Supplied data START

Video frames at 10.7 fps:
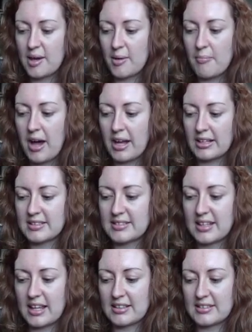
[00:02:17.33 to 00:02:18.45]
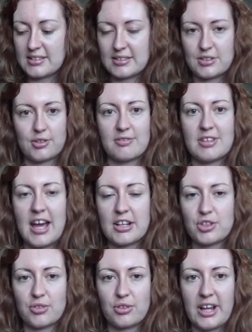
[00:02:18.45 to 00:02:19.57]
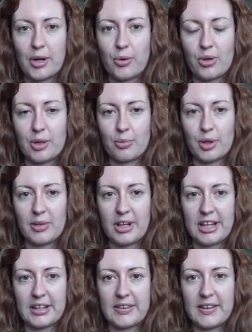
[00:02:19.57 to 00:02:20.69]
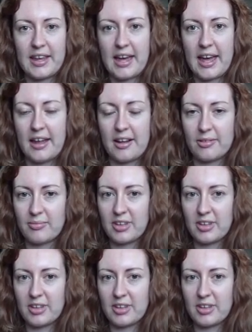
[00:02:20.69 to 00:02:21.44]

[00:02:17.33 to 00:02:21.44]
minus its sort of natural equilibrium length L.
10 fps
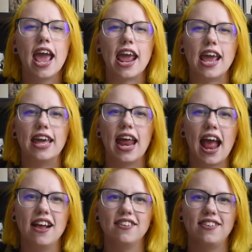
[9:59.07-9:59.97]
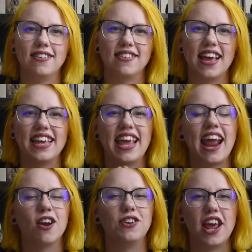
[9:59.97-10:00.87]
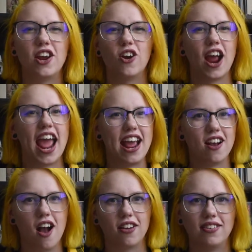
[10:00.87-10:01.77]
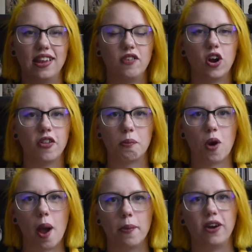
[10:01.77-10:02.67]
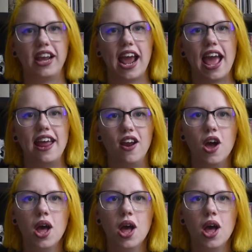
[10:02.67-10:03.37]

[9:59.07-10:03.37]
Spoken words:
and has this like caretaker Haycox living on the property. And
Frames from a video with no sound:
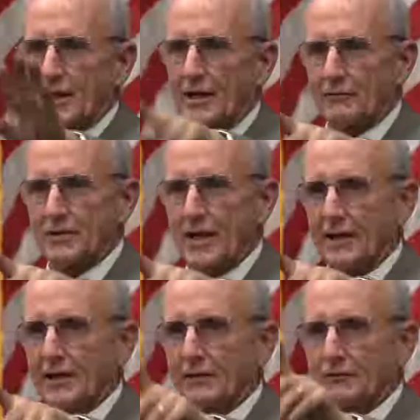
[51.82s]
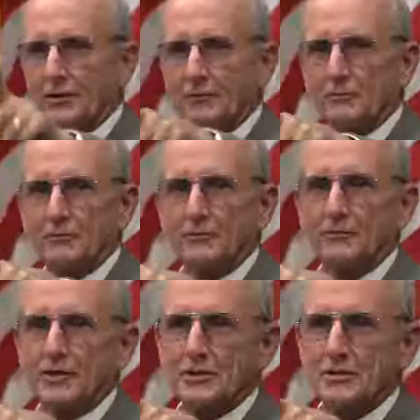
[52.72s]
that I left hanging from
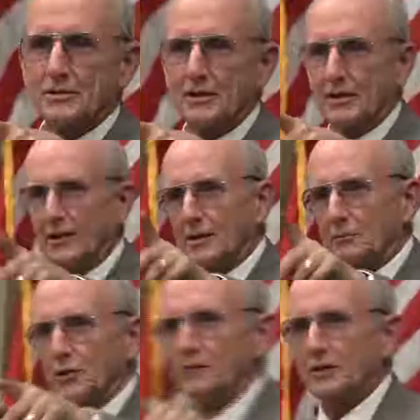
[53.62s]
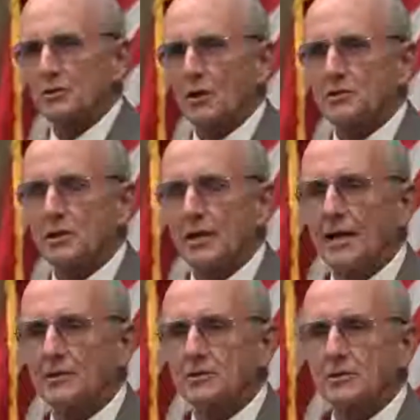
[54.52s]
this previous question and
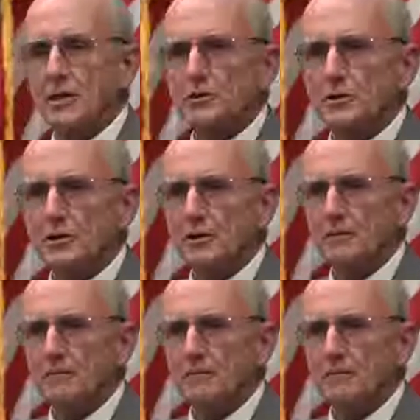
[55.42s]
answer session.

Supplied data END

• **What the task requires**
Write the lines out again exactly, beginning at the one containing "[10:00.87-10:01.77]" and ending with the last line of the entries, but without any pictures.

• **Your response**
[10:00.87-10:01.77]
[10:01.77-10:02.67]
[10:02.67-10:03.37]

[9:59.07-10:03.37]
Spoken words:
and has this like caretaker Haycox living on the property. And
Frames from a video with no sound:
[51.82s]
[52.72s]
that I left hanging from
[53.62s]
[54.52s]
this previous question and
[55.42s]
answer session.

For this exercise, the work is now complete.